Source data
::::

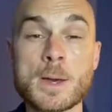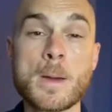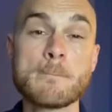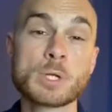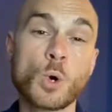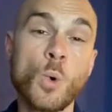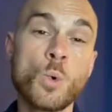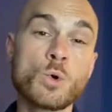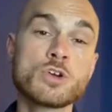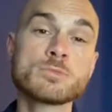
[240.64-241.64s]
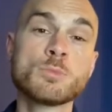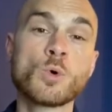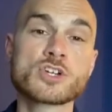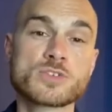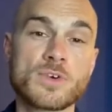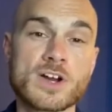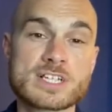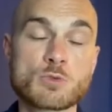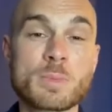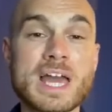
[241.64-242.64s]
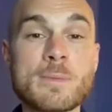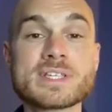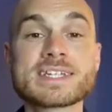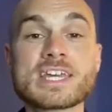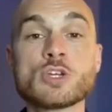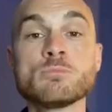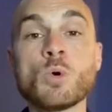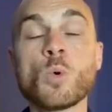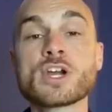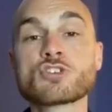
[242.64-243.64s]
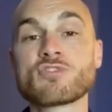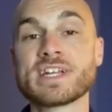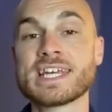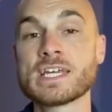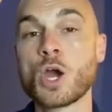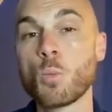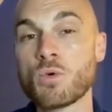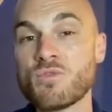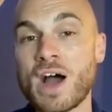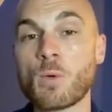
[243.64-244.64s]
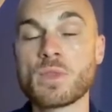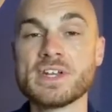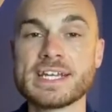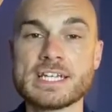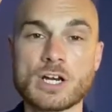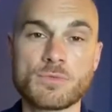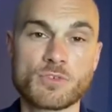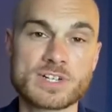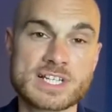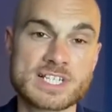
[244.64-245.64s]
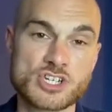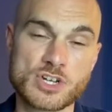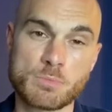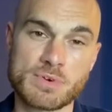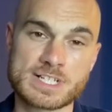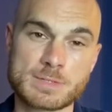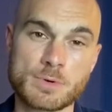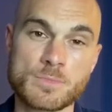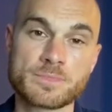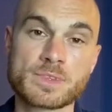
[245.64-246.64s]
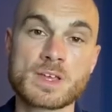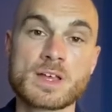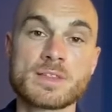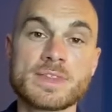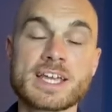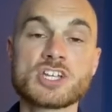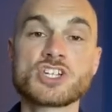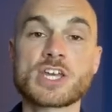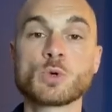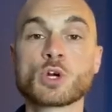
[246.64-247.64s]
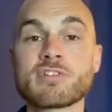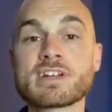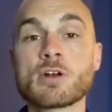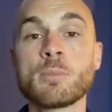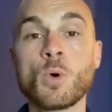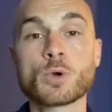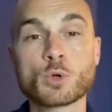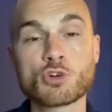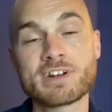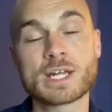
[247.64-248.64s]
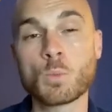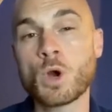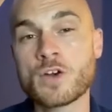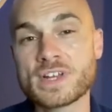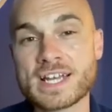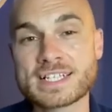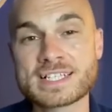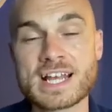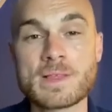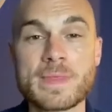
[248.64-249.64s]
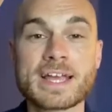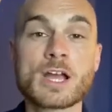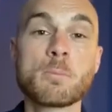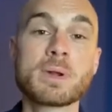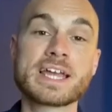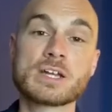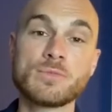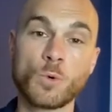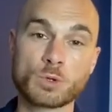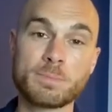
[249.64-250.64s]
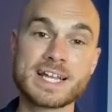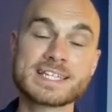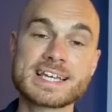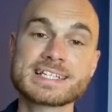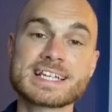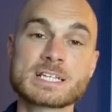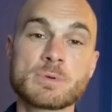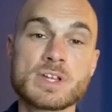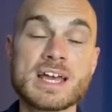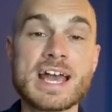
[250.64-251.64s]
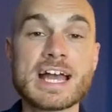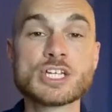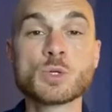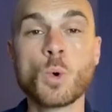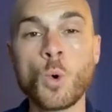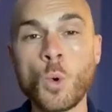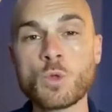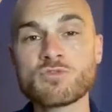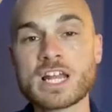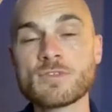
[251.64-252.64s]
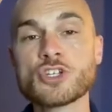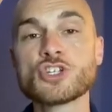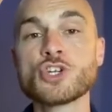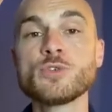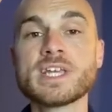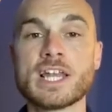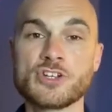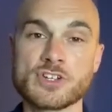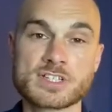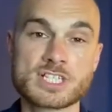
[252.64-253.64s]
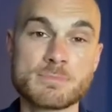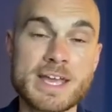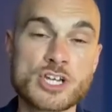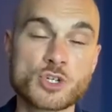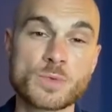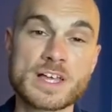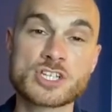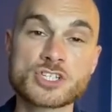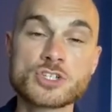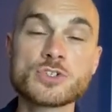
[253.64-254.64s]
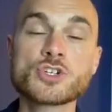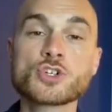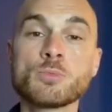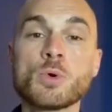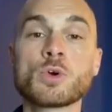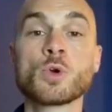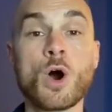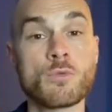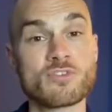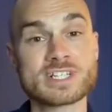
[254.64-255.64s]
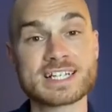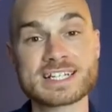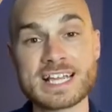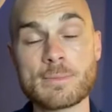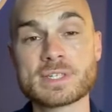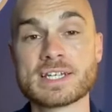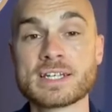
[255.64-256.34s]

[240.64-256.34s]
But all good mortgage advisors will be able to get you mortgage ready without the need for a decision in principle. They can check your credit report, your credit worthiness, they can complete an affordability assessment and do all the relevant due diligence to make sure that as soon as your offer is accepted,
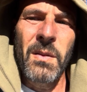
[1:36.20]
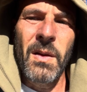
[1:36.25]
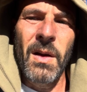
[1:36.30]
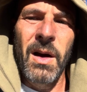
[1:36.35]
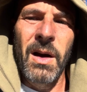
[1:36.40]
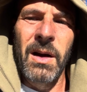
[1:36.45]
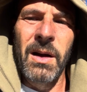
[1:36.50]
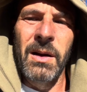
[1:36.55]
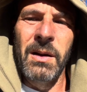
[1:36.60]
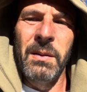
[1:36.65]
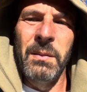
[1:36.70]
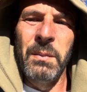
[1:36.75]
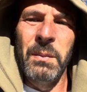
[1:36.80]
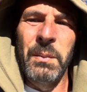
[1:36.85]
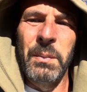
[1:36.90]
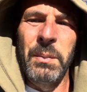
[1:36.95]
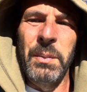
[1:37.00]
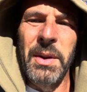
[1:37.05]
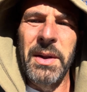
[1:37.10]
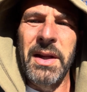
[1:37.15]

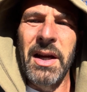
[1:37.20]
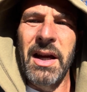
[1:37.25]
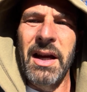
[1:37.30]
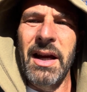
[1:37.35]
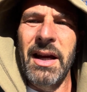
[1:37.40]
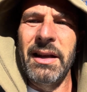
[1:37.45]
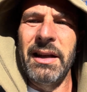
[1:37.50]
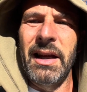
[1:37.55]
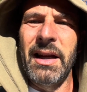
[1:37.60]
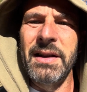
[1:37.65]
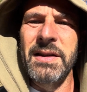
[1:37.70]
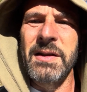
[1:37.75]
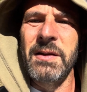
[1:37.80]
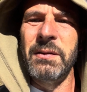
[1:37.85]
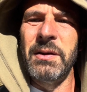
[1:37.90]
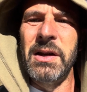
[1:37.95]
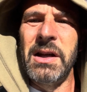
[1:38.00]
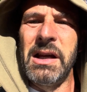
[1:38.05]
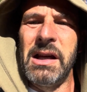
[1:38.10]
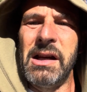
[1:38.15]
But they had less of
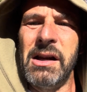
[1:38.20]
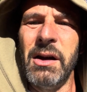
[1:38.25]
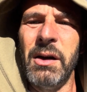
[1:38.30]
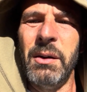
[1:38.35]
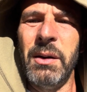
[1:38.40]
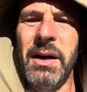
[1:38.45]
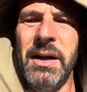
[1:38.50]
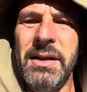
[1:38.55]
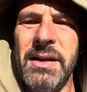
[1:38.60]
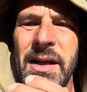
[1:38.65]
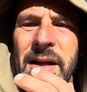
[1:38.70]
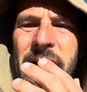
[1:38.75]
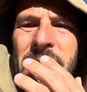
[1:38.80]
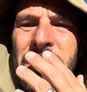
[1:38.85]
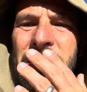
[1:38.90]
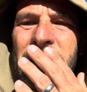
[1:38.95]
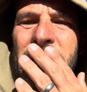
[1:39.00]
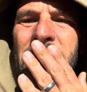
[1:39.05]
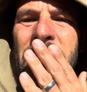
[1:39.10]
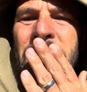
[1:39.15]
an ego
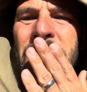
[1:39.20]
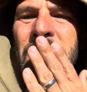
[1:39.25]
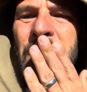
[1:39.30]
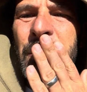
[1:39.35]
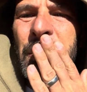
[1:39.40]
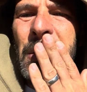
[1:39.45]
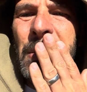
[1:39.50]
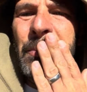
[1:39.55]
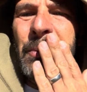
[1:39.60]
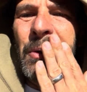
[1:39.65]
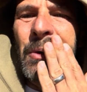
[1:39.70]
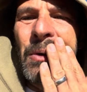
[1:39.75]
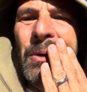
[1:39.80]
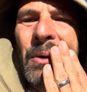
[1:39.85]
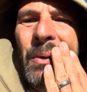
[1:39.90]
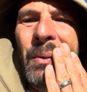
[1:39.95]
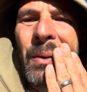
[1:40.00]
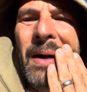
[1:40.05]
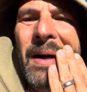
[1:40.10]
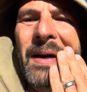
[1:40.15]
identity as the people in
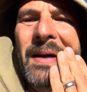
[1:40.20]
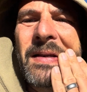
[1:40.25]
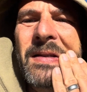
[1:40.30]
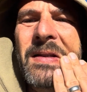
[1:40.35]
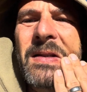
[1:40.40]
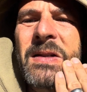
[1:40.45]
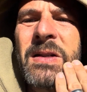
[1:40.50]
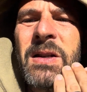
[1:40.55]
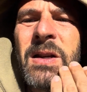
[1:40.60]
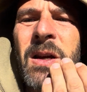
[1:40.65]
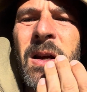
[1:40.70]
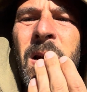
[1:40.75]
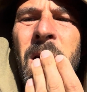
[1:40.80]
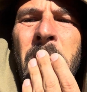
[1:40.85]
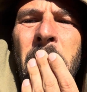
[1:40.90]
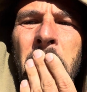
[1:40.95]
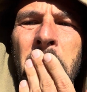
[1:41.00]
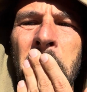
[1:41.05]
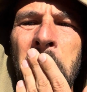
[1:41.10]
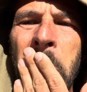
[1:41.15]
the West.
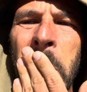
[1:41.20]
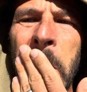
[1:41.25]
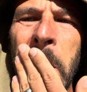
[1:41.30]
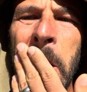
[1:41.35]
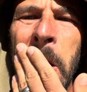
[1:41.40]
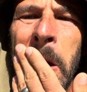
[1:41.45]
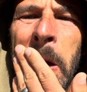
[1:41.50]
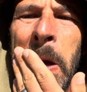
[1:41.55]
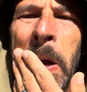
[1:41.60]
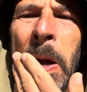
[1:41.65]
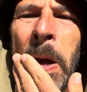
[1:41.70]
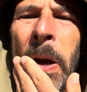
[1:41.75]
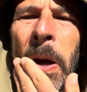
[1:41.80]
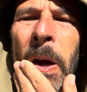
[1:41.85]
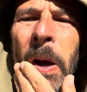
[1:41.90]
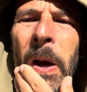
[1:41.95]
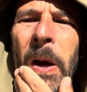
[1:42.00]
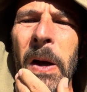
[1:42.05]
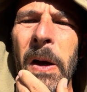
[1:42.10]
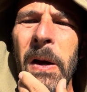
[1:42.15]

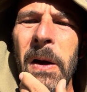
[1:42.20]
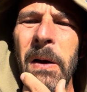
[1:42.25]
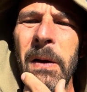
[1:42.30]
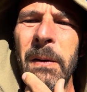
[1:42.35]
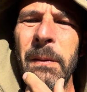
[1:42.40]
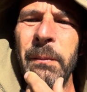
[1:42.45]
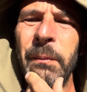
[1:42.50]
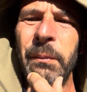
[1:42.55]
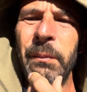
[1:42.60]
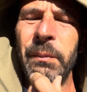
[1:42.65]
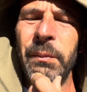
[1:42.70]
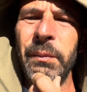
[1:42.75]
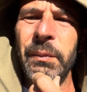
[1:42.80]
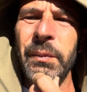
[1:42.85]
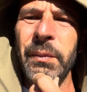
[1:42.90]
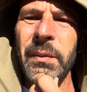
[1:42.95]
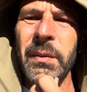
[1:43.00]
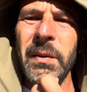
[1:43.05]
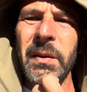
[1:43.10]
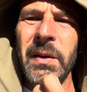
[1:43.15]
And
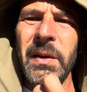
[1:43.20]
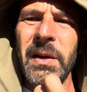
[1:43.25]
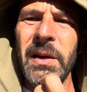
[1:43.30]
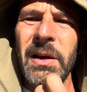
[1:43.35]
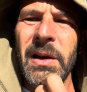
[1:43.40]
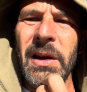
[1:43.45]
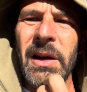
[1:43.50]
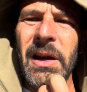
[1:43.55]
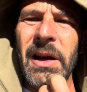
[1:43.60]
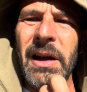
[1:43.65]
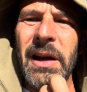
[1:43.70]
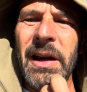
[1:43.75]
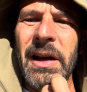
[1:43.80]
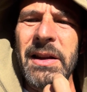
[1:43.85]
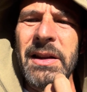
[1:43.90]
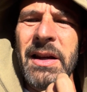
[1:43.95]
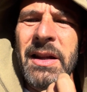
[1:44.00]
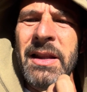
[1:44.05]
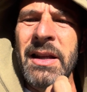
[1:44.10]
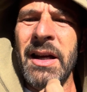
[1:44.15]

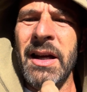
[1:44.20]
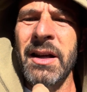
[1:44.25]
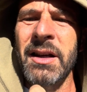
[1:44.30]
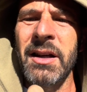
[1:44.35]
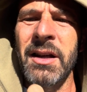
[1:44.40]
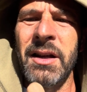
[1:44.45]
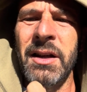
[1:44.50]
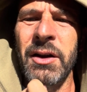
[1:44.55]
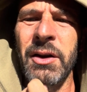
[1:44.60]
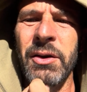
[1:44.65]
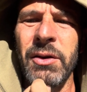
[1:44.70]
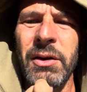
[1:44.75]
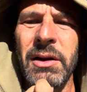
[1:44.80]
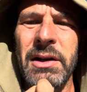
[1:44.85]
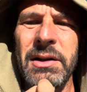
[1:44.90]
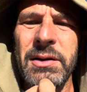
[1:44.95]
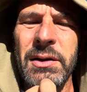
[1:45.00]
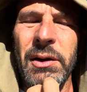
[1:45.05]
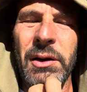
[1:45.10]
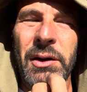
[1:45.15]
then that kind of
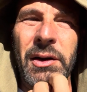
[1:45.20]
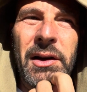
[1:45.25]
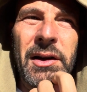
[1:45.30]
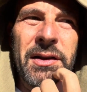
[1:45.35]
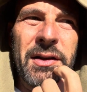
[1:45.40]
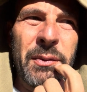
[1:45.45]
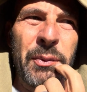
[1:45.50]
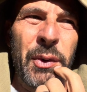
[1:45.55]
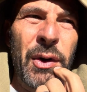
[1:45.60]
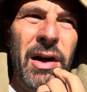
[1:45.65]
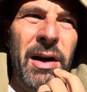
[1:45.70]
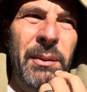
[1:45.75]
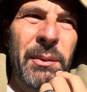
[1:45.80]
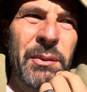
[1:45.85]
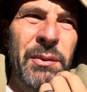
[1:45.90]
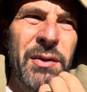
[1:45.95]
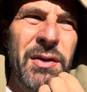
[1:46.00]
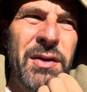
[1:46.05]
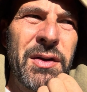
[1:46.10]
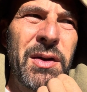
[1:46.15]
creates all kinds of
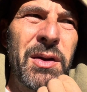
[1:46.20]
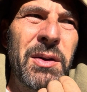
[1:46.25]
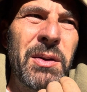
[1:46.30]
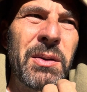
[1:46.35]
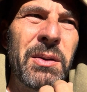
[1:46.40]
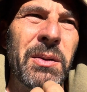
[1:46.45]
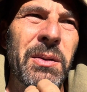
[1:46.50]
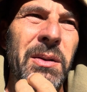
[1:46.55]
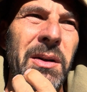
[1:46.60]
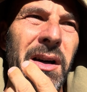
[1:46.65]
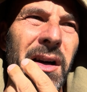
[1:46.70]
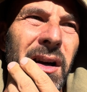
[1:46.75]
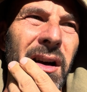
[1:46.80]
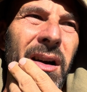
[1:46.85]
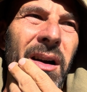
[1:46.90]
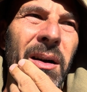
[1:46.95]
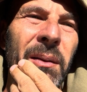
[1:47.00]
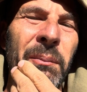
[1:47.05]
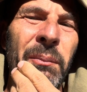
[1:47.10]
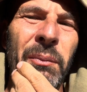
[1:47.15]
problems too.
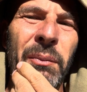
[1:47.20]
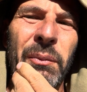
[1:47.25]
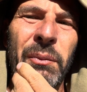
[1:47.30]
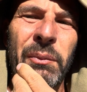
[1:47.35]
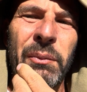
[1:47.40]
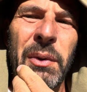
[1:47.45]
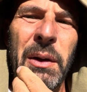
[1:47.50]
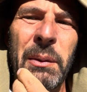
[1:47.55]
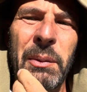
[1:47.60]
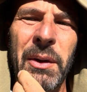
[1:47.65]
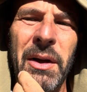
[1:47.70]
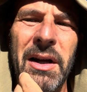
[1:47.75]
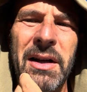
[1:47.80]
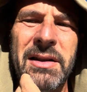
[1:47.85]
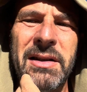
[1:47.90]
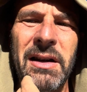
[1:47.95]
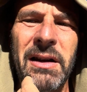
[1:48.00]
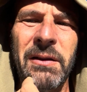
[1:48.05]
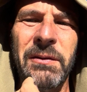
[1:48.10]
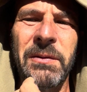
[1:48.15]
People
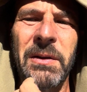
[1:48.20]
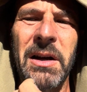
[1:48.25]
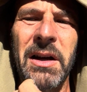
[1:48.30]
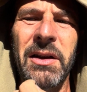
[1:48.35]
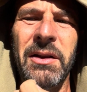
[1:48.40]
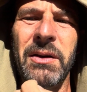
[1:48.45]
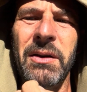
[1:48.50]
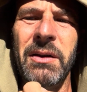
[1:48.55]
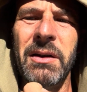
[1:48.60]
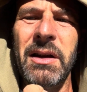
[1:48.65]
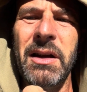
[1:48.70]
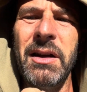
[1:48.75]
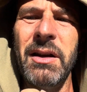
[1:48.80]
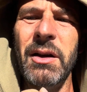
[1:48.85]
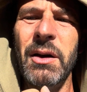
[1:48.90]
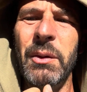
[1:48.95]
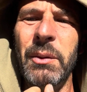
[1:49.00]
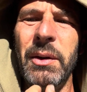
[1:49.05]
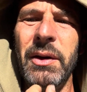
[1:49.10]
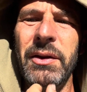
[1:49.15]
identify their
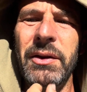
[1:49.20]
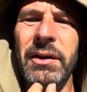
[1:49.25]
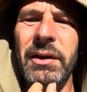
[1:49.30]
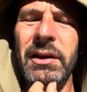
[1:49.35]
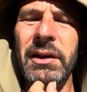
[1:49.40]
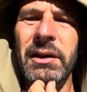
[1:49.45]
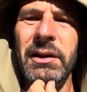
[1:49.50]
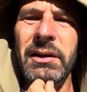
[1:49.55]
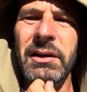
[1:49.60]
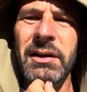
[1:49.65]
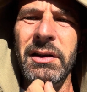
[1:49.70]
ego with it.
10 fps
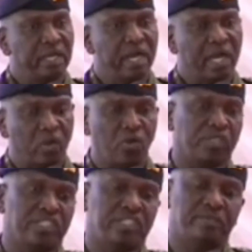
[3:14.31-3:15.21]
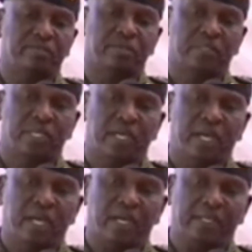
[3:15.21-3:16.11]
alcoholism
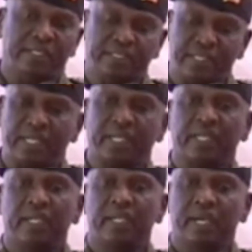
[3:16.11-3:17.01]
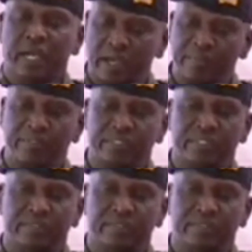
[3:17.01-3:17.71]
and the drug abuse.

::::

Problem to solve: Transcribe all the records above word for word, without their images.

Task response:
[240.64-241.64s]
[241.64-242.64s]
[242.64-243.64s]
[243.64-244.64s]
[244.64-245.64s]
[245.64-246.64s]
[246.64-247.64s]
[247.64-248.64s]
[248.64-249.64s]
[249.64-250.64s]
[250.64-251.64s]
[251.64-252.64s]
[252.64-253.64s]
[253.64-254.64s]
[254.64-255.64s]
[255.64-256.34s]

[240.64-256.34s]
But all good mortgage advisors will be able to get you mortgage ready without the need for a decision in principle. They can check your credit report, your credit worthiness, they can complete an affordability assessment and do all the relevant due diligence to make sure that as soon as your offer is accepted,
[1:36.20]
[1:36.25]
[1:36.30]
[1:36.35]
[1:36.40]
[1:36.45]
[1:36.50]
[1:36.55]
[1:36.60]
[1:36.65]
[1:36.70]
[1:36.75]
[1:36.80]
[1:36.85]
[1:36.90]
[1:36.95]
[1:37.00]
[1:37.05]
[1:37.10]
[1:37.15]

[1:37.20]
[1:37.25]
[1:37.30]
[1:37.35]
[1:37.40]
[1:37.45]
[1:37.50]
[1:37.55]
[1:37.60]
[1:37.65]
[1:37.70]
[1:37.75]
[1:37.80]
[1:37.85]
[1:37.90]
[1:37.95]
[1:38.00]
[1:38.05]
[1:38.10]
[1:38.15]
But they had less of
[1:38.20]
[1:38.25]
[1:38.30]
[1:38.35]
[1:38.40]
[1:38.45]
[1:38.50]
[1:38.55]
[1:38.60]
[1:38.65]
[1:38.70]
[1:38.75]
[1:38.80]
[1:38.85]
[1:38.90]
[1:38.95]
[1:39.00]
[1:39.05]
[1:39.10]
[1:39.15]
an ego
[1:39.20]
[1:39.25]
[1:39.30]
[1:39.35]
[1:39.40]
[1:39.45]
[1:39.50]
[1:39.55]
[1:39.60]
[1:39.65]
[1:39.70]
[1:39.75]
[1:39.80]
[1:39.85]
[1:39.90]
[1:39.95]
[1:40.00]
[1:40.05]
[1:40.10]
[1:40.15]
identity as the people in
[1:40.20]
[1:40.25]
[1:40.30]
[1:40.35]
[1:40.40]
[1:40.45]
[1:40.50]
[1:40.55]
[1:40.60]
[1:40.65]
[1:40.70]
[1:40.75]
[1:40.80]
[1:40.85]
[1:40.90]
[1:40.95]
[1:41.00]
[1:41.05]
[1:41.10]
[1:41.15]
the West.
[1:41.20]
[1:41.25]
[1:41.30]
[1:41.35]
[1:41.40]
[1:41.45]
[1:41.50]
[1:41.55]
[1:41.60]
[1:41.65]
[1:41.70]
[1:41.75]
[1:41.80]
[1:41.85]
[1:41.90]
[1:41.95]
[1:42.00]
[1:42.05]
[1:42.10]
[1:42.15]

[1:42.20]
[1:42.25]
[1:42.30]
[1:42.35]
[1:42.40]
[1:42.45]
[1:42.50]
[1:42.55]
[1:42.60]
[1:42.65]
[1:42.70]
[1:42.75]
[1:42.80]
[1:42.85]
[1:42.90]
[1:42.95]
[1:43.00]
[1:43.05]
[1:43.10]
[1:43.15]
And
[1:43.20]
[1:43.25]
[1:43.30]
[1:43.35]
[1:43.40]
[1:43.45]
[1:43.50]
[1:43.55]
[1:43.60]
[1:43.65]
[1:43.70]
[1:43.75]
[1:43.80]
[1:43.85]
[1:43.90]
[1:43.95]
[1:44.00]
[1:44.05]
[1:44.10]
[1:44.15]

[1:44.20]
[1:44.25]
[1:44.30]
[1:44.35]
[1:44.40]
[1:44.45]
[1:44.50]
[1:44.55]
[1:44.60]
[1:44.65]
[1:44.70]
[1:44.75]
[1:44.80]
[1:44.85]
[1:44.90]
[1:44.95]
[1:45.00]
[1:45.05]
[1:45.10]
[1:45.15]
then that kind of
[1:45.20]
[1:45.25]
[1:45.30]
[1:45.35]
[1:45.40]
[1:45.45]
[1:45.50]
[1:45.55]
[1:45.60]
[1:45.65]
[1:45.70]
[1:45.75]
[1:45.80]
[1:45.85]
[1:45.90]
[1:45.95]
[1:46.00]
[1:46.05]
[1:46.10]
[1:46.15]
creates all kinds of
[1:46.20]
[1:46.25]
[1:46.30]
[1:46.35]
[1:46.40]
[1:46.45]
[1:46.50]
[1:46.55]
[1:46.60]
[1:46.65]
[1:46.70]
[1:46.75]
[1:46.80]
[1:46.85]
[1:46.90]
[1:46.95]
[1:47.00]
[1:47.05]
[1:47.10]
[1:47.15]
problems too.
[1:47.20]
[1:47.25]
[1:47.30]
[1:47.35]
[1:47.40]
[1:47.45]
[1:47.50]
[1:47.55]
[1:47.60]
[1:47.65]
[1:47.70]
[1:47.75]
[1:47.80]
[1:47.85]
[1:47.90]
[1:47.95]
[1:48.00]
[1:48.05]
[1:48.10]
[1:48.15]
People
[1:48.20]
[1:48.25]
[1:48.30]
[1:48.35]
[1:48.40]
[1:48.45]
[1:48.50]
[1:48.55]
[1:48.60]
[1:48.65]
[1:48.70]
[1:48.75]
[1:48.80]
[1:48.85]
[1:48.90]
[1:48.95]
[1:49.00]
[1:49.05]
[1:49.10]
[1:49.15]
identify their
[1:49.20]
[1:49.25]
[1:49.30]
[1:49.35]
[1:49.40]
[1:49.45]
[1:49.50]
[1:49.55]
[1:49.60]
[1:49.65]
[1:49.70]
ego with it.
10 fps
[3:14.31-3:15.21]
[3:15.21-3:16.11]
alcoholism
[3:16.11-3:17.01]
[3:17.01-3:17.71]
and the drug abuse.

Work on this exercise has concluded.